START PROVIDED ENTRIES
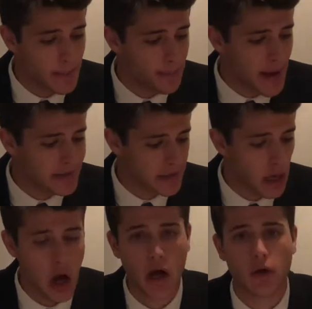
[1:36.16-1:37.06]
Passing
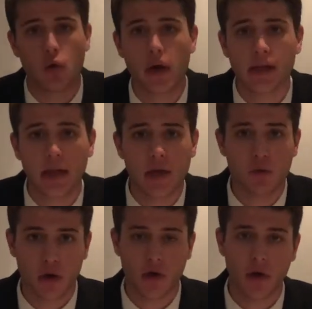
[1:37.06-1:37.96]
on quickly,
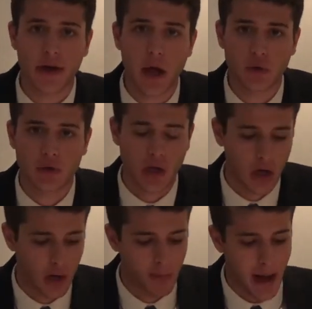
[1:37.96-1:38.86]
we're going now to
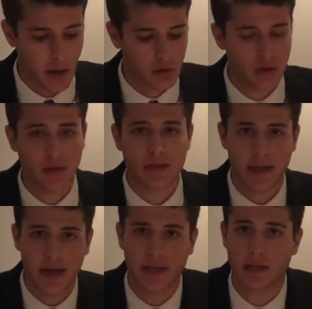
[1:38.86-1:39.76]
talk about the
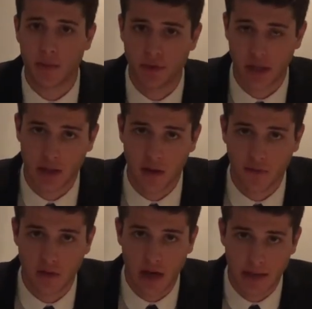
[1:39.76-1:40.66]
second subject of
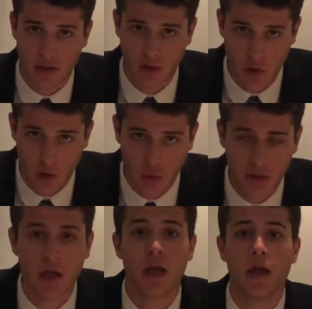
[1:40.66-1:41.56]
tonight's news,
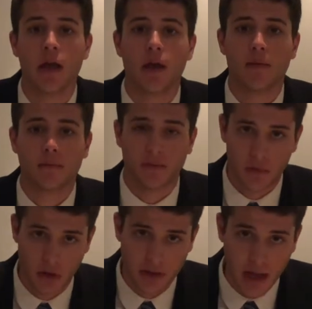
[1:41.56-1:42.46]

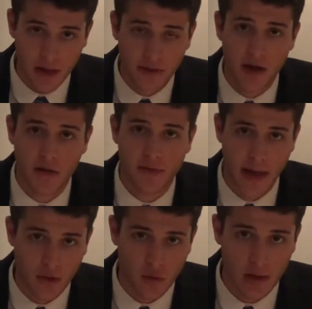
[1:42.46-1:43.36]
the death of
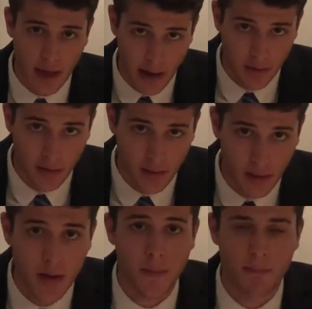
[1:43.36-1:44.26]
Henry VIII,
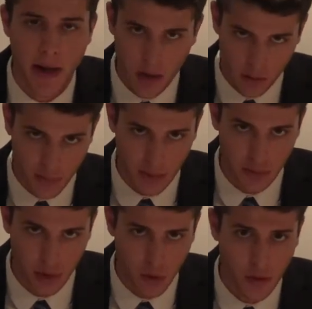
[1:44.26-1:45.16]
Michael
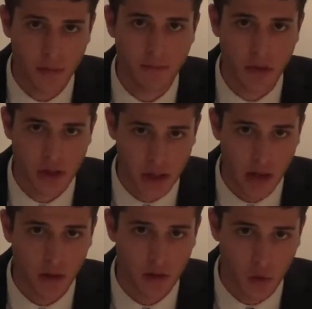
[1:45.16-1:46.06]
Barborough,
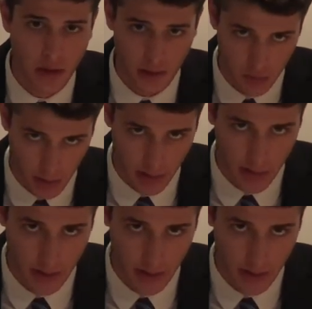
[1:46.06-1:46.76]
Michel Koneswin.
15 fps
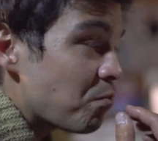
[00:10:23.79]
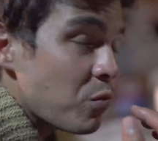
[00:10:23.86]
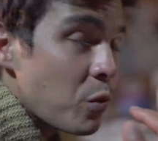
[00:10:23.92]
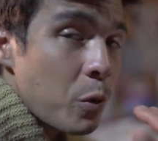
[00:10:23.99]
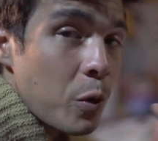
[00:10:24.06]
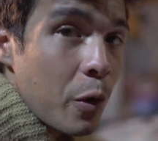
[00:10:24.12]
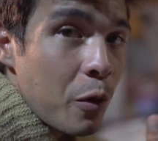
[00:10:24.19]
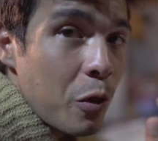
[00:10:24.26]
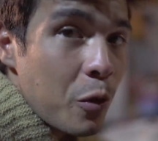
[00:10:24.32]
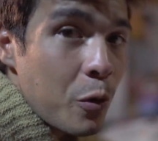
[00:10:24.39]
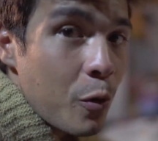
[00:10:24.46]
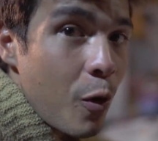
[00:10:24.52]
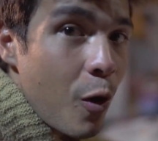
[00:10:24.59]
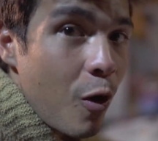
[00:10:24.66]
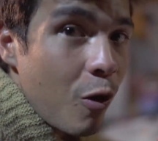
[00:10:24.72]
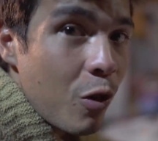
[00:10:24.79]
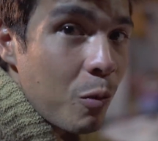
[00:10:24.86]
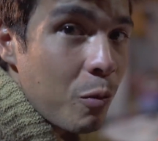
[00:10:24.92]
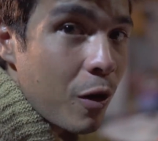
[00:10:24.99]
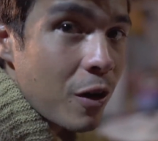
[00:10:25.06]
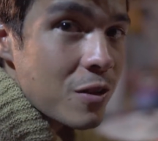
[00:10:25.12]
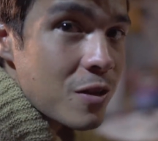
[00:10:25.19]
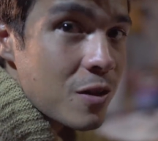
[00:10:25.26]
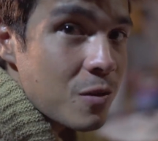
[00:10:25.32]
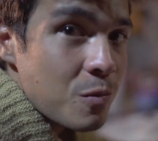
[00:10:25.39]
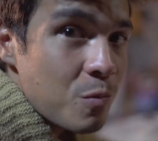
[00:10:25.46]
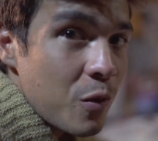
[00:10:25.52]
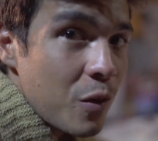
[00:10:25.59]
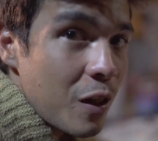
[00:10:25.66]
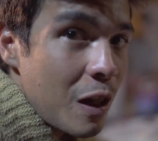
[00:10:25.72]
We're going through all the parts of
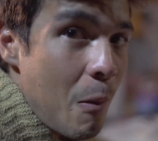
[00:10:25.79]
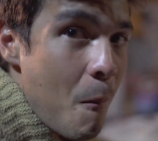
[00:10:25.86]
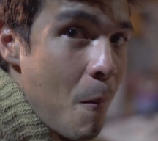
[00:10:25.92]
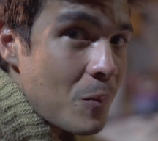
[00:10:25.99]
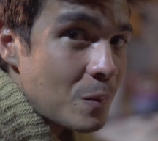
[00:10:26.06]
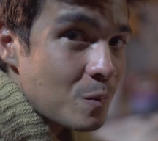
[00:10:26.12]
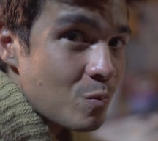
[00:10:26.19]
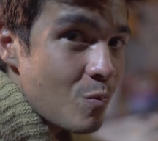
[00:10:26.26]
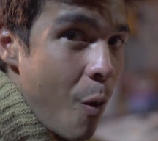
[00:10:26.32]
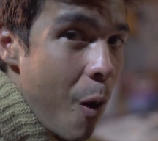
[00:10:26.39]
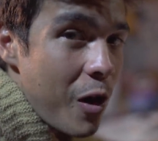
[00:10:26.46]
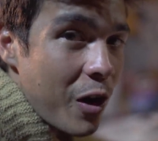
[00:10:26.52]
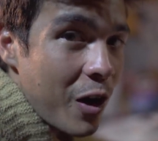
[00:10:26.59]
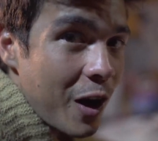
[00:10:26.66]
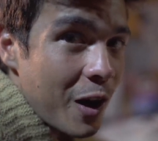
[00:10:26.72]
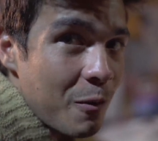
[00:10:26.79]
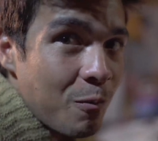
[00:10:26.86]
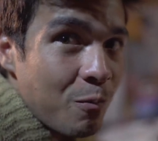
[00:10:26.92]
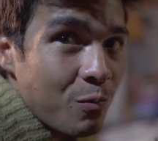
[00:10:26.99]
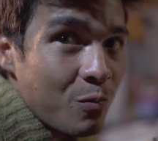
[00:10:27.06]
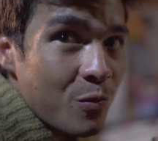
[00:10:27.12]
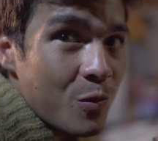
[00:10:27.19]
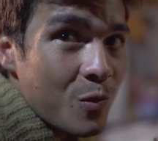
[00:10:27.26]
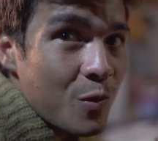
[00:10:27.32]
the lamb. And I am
END PROVIDED ENTRIES
## WORK INSTRUCTION:
Please output all the records above exactly, leaving out every picture.

## OUTPUT OF THE TASK:
[1:36.16-1:37.06]
Passing
[1:37.06-1:37.96]
on quickly,
[1:37.96-1:38.86]
we're going now to
[1:38.86-1:39.76]
talk about the
[1:39.76-1:40.66]
second subject of
[1:40.66-1:41.56]
tonight's news,
[1:41.56-1:42.46]

[1:42.46-1:43.36]
the death of
[1:43.36-1:44.26]
Henry VIII,
[1:44.26-1:45.16]
Michael
[1:45.16-1:46.06]
Barborough,
[1:46.06-1:46.76]
Michel Koneswin.
15 fps
[00:10:23.79]
[00:10:23.86]
[00:10:23.92]
[00:10:23.99]
[00:10:24.06]
[00:10:24.12]
[00:10:24.19]
[00:10:24.26]
[00:10:24.32]
[00:10:24.39]
[00:10:24.46]
[00:10:24.52]
[00:10:24.59]
[00:10:24.66]
[00:10:24.72]
[00:10:24.79]
[00:10:24.86]
[00:10:24.92]
[00:10:24.99]
[00:10:25.06]
[00:10:25.12]
[00:10:25.19]
[00:10:25.26]
[00:10:25.32]
[00:10:25.39]
[00:10:25.46]
[00:10:25.52]
[00:10:25.59]
[00:10:25.66]
[00:10:25.72]
We're going through all the parts of
[00:10:25.79]
[00:10:25.86]
[00:10:25.92]
[00:10:25.99]
[00:10:26.06]
[00:10:26.12]
[00:10:26.19]
[00:10:26.26]
[00:10:26.32]
[00:10:26.39]
[00:10:26.46]
[00:10:26.52]
[00:10:26.59]
[00:10:26.66]
[00:10:26.72]
[00:10:26.79]
[00:10:26.86]
[00:10:26.92]
[00:10:26.99]
[00:10:27.06]
[00:10:27.12]
[00:10:27.19]
[00:10:27.26]
[00:10:27.32]
the lamb. And I am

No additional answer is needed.